“I thank you for that kind consideration. Ah! I have so much to thank you for, Miss Wynthrop!”

“You make me wish there was no such word as ‘thankful.’ I told you this morning that we only pleased ourselves in trying to make Mrs. Harcourt happy.”

“You are angels!”

“Fiddle-de-dee!”

Now, if there be anything that takes a poor fellow down it is “fiddle-de-dee!” Harcourt collapsed. Margaret Wynthrop laughed, and said:

“This is a rude farm office, where accounts are audited, and not a place for sentiment, Mr. Harcourt. I brought you here for the settlement of business.”

“I am at your orders, Miss Wynthrop.”

“First of all, I would ask you if I am liberty to write to Mr. Amos Merritt and end his suspense and anxiety on your account?”
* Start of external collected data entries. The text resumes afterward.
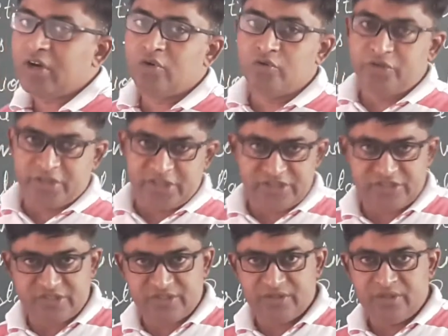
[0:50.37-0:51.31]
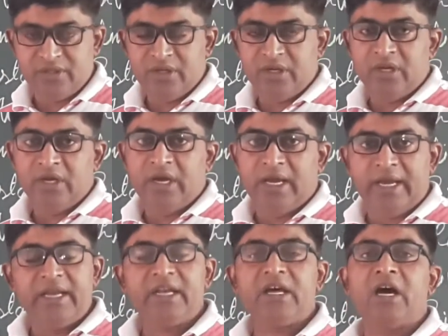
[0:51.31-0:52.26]
Lutkins
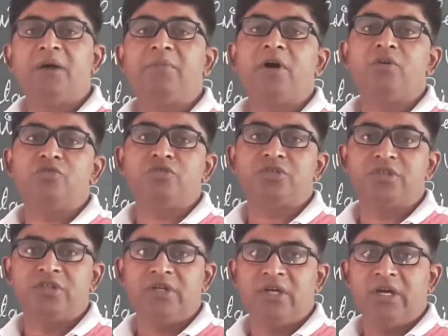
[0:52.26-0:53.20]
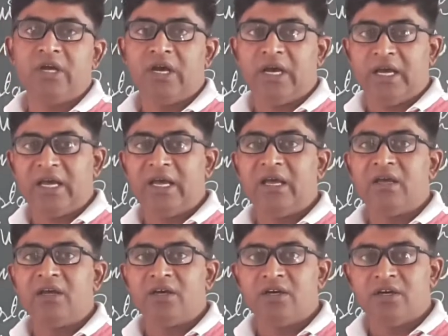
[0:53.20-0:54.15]
and about
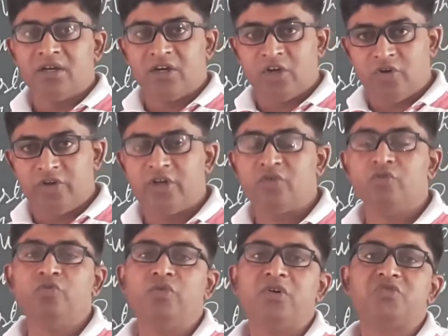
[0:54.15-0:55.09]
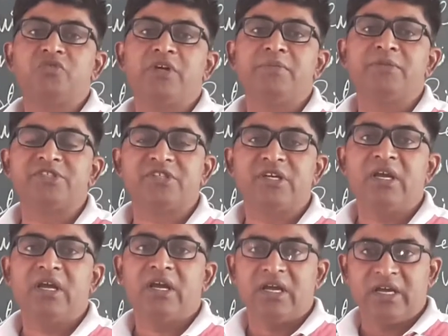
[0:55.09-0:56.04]
a lawyer who was very much
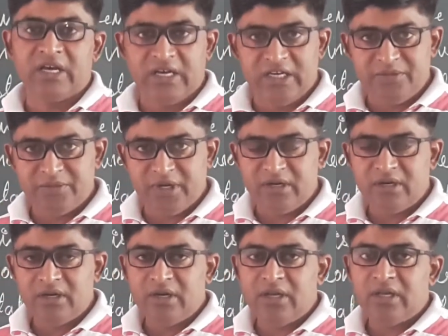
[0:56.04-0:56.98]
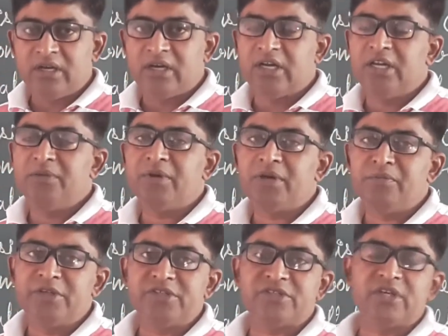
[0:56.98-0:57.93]
gullible. Gullible
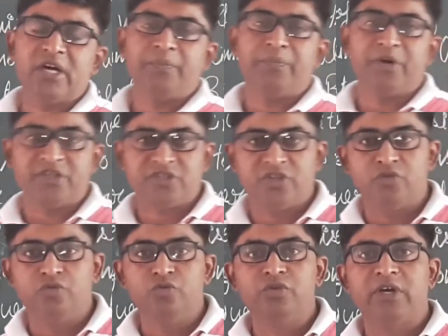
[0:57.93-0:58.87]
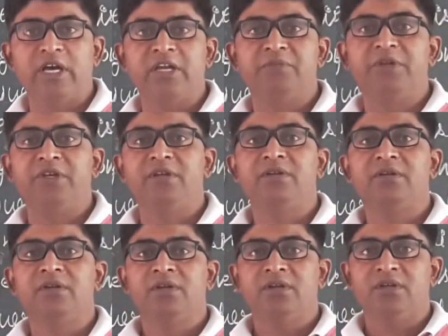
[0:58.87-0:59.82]
means a person who can
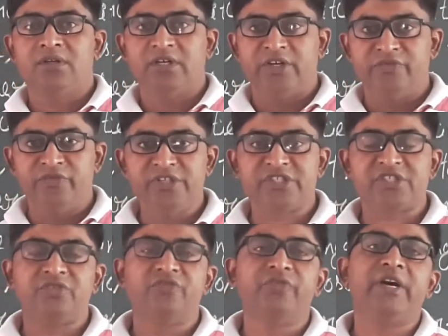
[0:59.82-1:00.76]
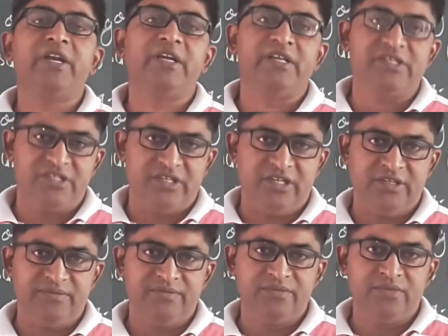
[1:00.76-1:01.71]
be convinced very
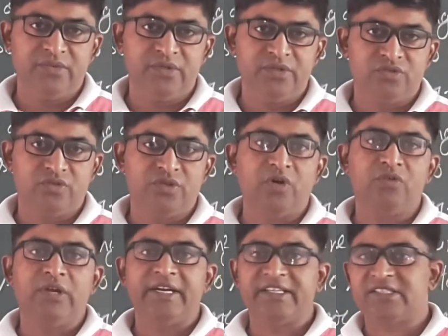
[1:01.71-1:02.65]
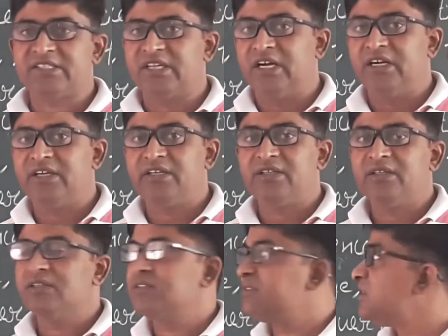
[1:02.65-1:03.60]
easily. So now let us start
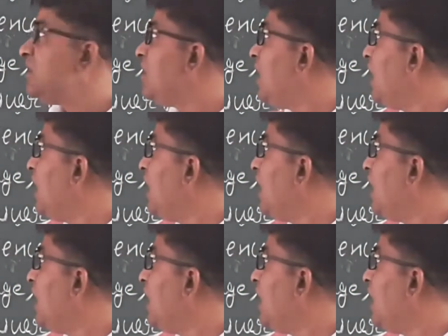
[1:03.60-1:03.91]
The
“Most certainly. I have not been in hiding, though I may not now explain the cause of my disappearance. Write, and set the worthy counselor at ease; also set at ease the party behind him, and for whom he acts, for my acquaintance with Mr. Merritt would scarcely account for his personal interest in my affairs.”

“I suspected that there was some friend in the background,” Margaret Wynthrop candidly confessed. “But I cannot conjecture who it may be. Can you?”